A simple question I’ve been unable to find an answer to.
I want to create temporary files by using tempnam(), and I’m putting them in the directory defined by sys_get_temp_dir(). Is there a danger that the temporary files directory will start to get very large? Or does the filesystem periodically flush this directory clean? I don’t want to start doing maintenance cleaning on a temporary files directory.
PHP deletes the temporary files made by the engine (such as those of the $_FILES array) as part of page clean up (database connections are also formally closed at this point). This cleanup occurs even if a fatal error occurs. The only thing that can stop it is an engine level error, and those are almost impossible to trigger from a script.
I’m familiar with that cleanup, but it didn’t occur to me that it would also apply to manually created files (like with tempnam). So essentially, as part of the cleanup, the temp_dir is emptied?
The thing is, I want to create temporary files that exist after the end of the script, because I want the user to confirm whether the uploaded file should be kept or not.
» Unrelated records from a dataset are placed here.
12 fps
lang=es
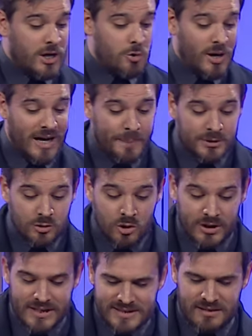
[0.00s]
Juan capítulo
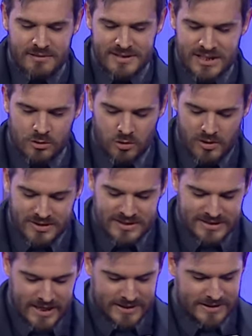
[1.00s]
15, versículo
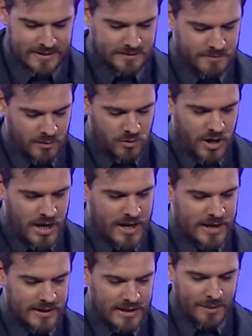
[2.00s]
16. Vamos
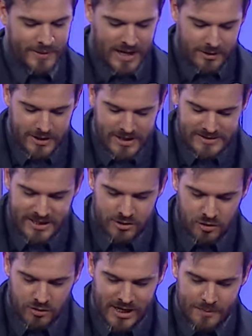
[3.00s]
a la palabra del
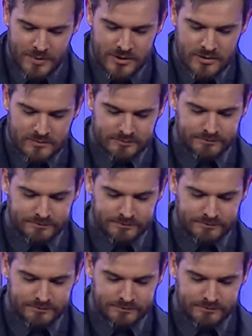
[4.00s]
Señor rápido.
I know I can easily have my own temporary directory, but I thought I’d try the default system temporary directory first.
Files created with tempnam are not cleaned up by PHP (check the docs, especially the changes in 4.0.6 section).
If there is no tmpwatch on the tmp folder, it may fill up unexpectedly (as I once found out after it filled up with “temporarily” stored images for a mailer which were stored in the tmp folder for more than a year ).
Thanks Immerse, I’ll do a bit of reading on tmpwatch. cron jobs are probably no good (I’ve never actually used one), as this is for something that’ll be released “into the wild” for people to put on their own servers.
What about a little piece of PHP that is in the script that, say, checks the time and then runs the cleanup on the same day every month or week. I can see this might be bad practice because the time is checked every time, but considering what some PHP scripts do just to output some HTML, this might not be too bad. What do you reckon?
One big problem I can foresee is how do you know which files you can delete? Maybe there are files there belonging to other processes which you shouldn’t throw away. Perhaps if you name the files yourself, using a specific prefix and you can identify them more easily (e.g. /tmp/raffles_[timestamp].tmp or something).
Kalon’s suggestion is a good one: create a directory somewhere where you store your files. Only downside is that users installing it in the wild will have to change the directory permissions at setup.
How long do you need to store the files? Can you not throw them away at the end of the request?
Edit>>
Ah, I see tempnam can also use a prefix as second argument. Awesome
Well, if it’s a folder that I’ve created solely for this purpose, then I can just empty the whole thing without any worries. Also, if the folder is created by the script and the script is the only one to read, write and delete files from it, could that cause any problems? I would have thought anything created by the script would by default be fully accessible by the script.
Yup, if the script creates it, then it has full access.
However, the script (or more accurately, the server-user that runs the script) has to have write permissions on the folder to create the files. That’s why, when installing just about any piece of PHP open source software, you’ll always need to change the permissions on at least 1 folder.
Although… if you can create a folder in the tmp dir (which is globally writable) this may not be necessary. I wouldn’t count on it though, as different server setups will have different rules.
But yeah, use a folder specifically for the script, and just empty it out every so often.
In my opinion that’s okay. However, I try to avoid file or db access on every request just for this purpose. You can check fast if to run your garbage collector like this:
if (mt_rand(1, 100) == 1) {
// do cleanup
}
or you could use microtime (should be faster) - this way you will set the probability of invoking the cleanup procedure and it will not affect performance for the majority of requests.
You could use filemtime to delete only old files. Personally, I think it’s a good idea to take extra precautions and not to delete every file because there can be weird setups with paths, user errors, etc. For example append .tmp extension to every temp file and then purge only those that end with .tmp. I remember one accident when a new developer made a method to delete temporary images after uploading and because he made a small mistake with the path he managed to wipe out the whole site down to the last file - and yes, the method worked recursively! Fortunately, this was a development server but he could have deleted all other projects also - fortunately it didn’t happen.